Firstly, it states that anyone who processes personal information must comply with 6 principles, which make sure that personal information is:
- Processed lawfully, fairly and in a transparent manner in relation to individuals
- Collected for specified, explicit and legitimate purposes and not further processed in a manner that is incompatible with those purposes; further processing for archiving purposes in the public interest, scientific or historical research purposes or statistical purposes shall not be considered to be incompatible with the initial purposes
- Adequate, relevant and limited to what is necessary in relation to the purposes for which they are processed
- Accurate and, where necessary, kept up to date; every reasonable step must be taken to ensure that personal data that are inaccurate, having regard to the purposes for which they are processed, are erased or rectified without delay
- Kept in a form which permits identification of data subjects for no longer than is necessary for the purposes for which the personal data are processed; personal data may be stored for longer periods insofar as the personal data will be processed solely for archiving purposes in the public interest, scientific or historical research purposes or statistical purposes subject to implementation of the appropriate technical and organisational measures required by the GDPR in order to safeguard the rights and freedoms of individuals
- Processed in a manner that ensures appropriate security of the personal data, including protection against unauthorised or unlawful processing and against accidental loss, destruction or damage, using appropriate technical or organisational measures.

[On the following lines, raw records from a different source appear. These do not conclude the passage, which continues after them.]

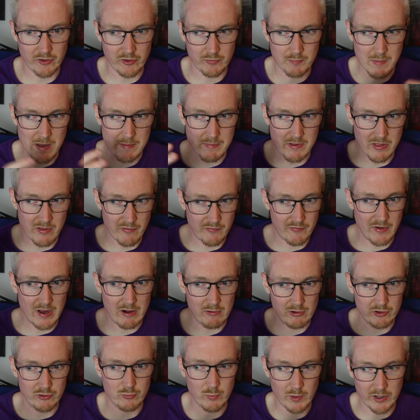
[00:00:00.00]
Is maybe the
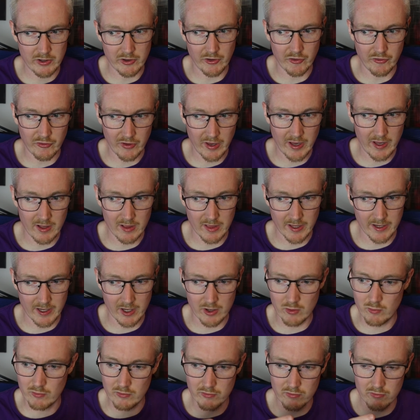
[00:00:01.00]
fairest way to say it. Like,
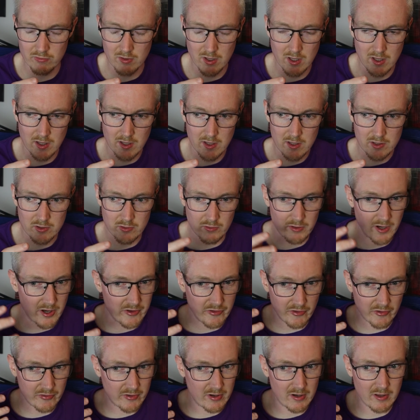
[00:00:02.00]
I don't
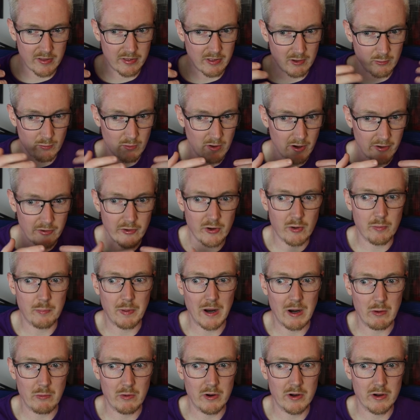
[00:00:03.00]
necessarily think we're
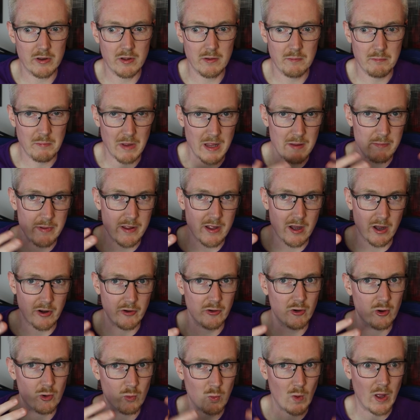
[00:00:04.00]
underpowered. Maybe
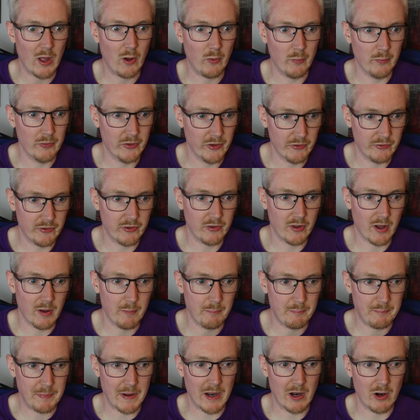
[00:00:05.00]
underwhelmed is a
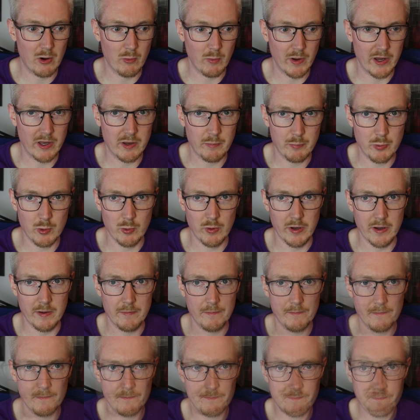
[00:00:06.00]
better way to put it.
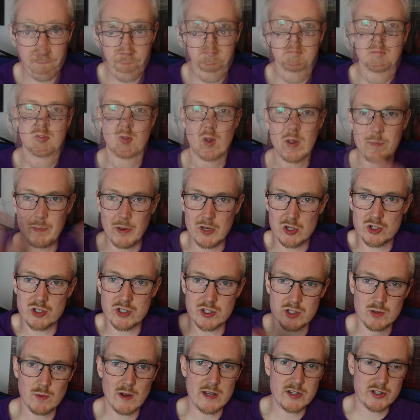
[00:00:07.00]
So I pitched
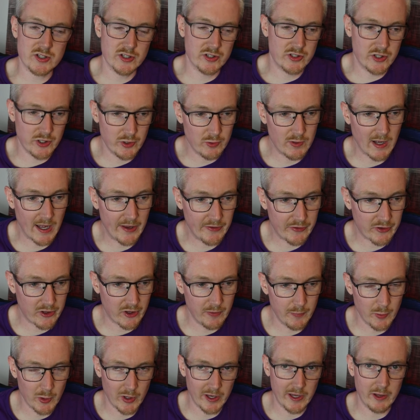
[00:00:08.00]
this question to you guys, the
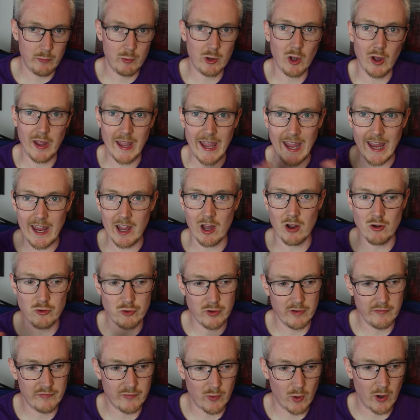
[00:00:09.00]
community. We got
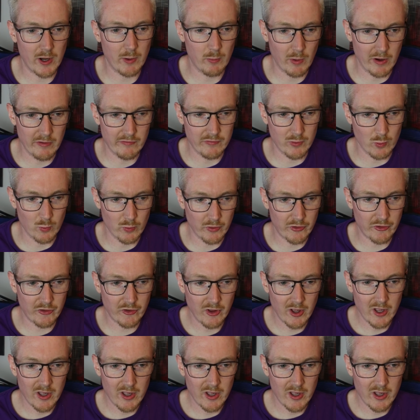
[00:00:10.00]
841 votes.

Secondly, the regulation provides individuals with important rights, including the right to find out what personal information is held on computer and most paper records.
Additionally, all staff should be familiar with their own professional codes relating to ethical aspects of information governance (i.e. respect for patient privacy and dignity).
Monitoring compliance
Staff are expected to comply with the requirements set out within the information governance policy and related policies. Compliance will be monitored via the practice IG lead reports of spot checks, completion of staff questionnaires, incidents reported, electronic audit trails and submission of the information governance toolkit.
Non-adherence to the information governance policy and related policies will result in local disciplinary policies being implemented.